- What is expected
Find how many lines in the data below mention "video". Give the number only.

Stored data
____

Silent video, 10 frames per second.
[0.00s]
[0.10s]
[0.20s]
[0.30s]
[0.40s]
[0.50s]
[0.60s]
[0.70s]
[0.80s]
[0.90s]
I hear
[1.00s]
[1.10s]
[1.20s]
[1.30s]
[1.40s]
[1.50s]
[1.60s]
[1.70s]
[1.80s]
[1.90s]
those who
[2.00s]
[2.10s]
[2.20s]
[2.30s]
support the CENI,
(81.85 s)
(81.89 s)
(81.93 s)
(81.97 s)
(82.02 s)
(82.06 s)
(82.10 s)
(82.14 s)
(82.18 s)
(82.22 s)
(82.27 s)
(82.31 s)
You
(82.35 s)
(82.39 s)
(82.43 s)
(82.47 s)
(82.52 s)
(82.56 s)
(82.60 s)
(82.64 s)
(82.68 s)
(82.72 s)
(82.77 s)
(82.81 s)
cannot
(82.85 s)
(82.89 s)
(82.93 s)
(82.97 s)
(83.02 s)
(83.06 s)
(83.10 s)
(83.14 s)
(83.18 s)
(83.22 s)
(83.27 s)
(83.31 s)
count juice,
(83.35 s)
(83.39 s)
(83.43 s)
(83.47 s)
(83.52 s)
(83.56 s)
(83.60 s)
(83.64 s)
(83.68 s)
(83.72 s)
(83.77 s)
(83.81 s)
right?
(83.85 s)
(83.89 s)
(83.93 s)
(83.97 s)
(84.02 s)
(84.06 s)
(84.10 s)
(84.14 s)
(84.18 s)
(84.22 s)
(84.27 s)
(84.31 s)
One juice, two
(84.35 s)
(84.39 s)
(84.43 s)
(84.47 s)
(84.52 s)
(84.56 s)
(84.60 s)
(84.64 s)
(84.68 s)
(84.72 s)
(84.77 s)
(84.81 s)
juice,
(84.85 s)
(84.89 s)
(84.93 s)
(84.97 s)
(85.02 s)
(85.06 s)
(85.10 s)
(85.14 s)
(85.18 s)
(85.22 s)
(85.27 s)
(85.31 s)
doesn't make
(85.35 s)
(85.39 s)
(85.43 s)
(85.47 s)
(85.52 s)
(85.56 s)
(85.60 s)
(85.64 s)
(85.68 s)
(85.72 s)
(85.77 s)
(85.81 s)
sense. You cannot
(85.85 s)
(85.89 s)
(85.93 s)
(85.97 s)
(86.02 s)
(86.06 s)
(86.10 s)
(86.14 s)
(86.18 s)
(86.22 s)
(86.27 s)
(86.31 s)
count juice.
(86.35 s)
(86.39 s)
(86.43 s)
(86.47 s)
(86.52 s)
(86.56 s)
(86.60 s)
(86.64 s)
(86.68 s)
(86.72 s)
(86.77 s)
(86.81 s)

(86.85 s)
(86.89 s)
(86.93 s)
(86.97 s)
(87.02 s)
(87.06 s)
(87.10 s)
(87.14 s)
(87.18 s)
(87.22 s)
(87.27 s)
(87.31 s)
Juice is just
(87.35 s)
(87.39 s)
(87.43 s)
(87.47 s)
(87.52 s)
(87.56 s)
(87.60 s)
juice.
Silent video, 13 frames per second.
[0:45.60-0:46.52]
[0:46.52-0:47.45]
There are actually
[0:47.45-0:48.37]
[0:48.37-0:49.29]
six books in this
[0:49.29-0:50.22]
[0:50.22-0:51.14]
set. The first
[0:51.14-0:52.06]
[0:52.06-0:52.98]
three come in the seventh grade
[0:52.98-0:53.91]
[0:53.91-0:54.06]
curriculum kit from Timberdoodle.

____

- Your solution
2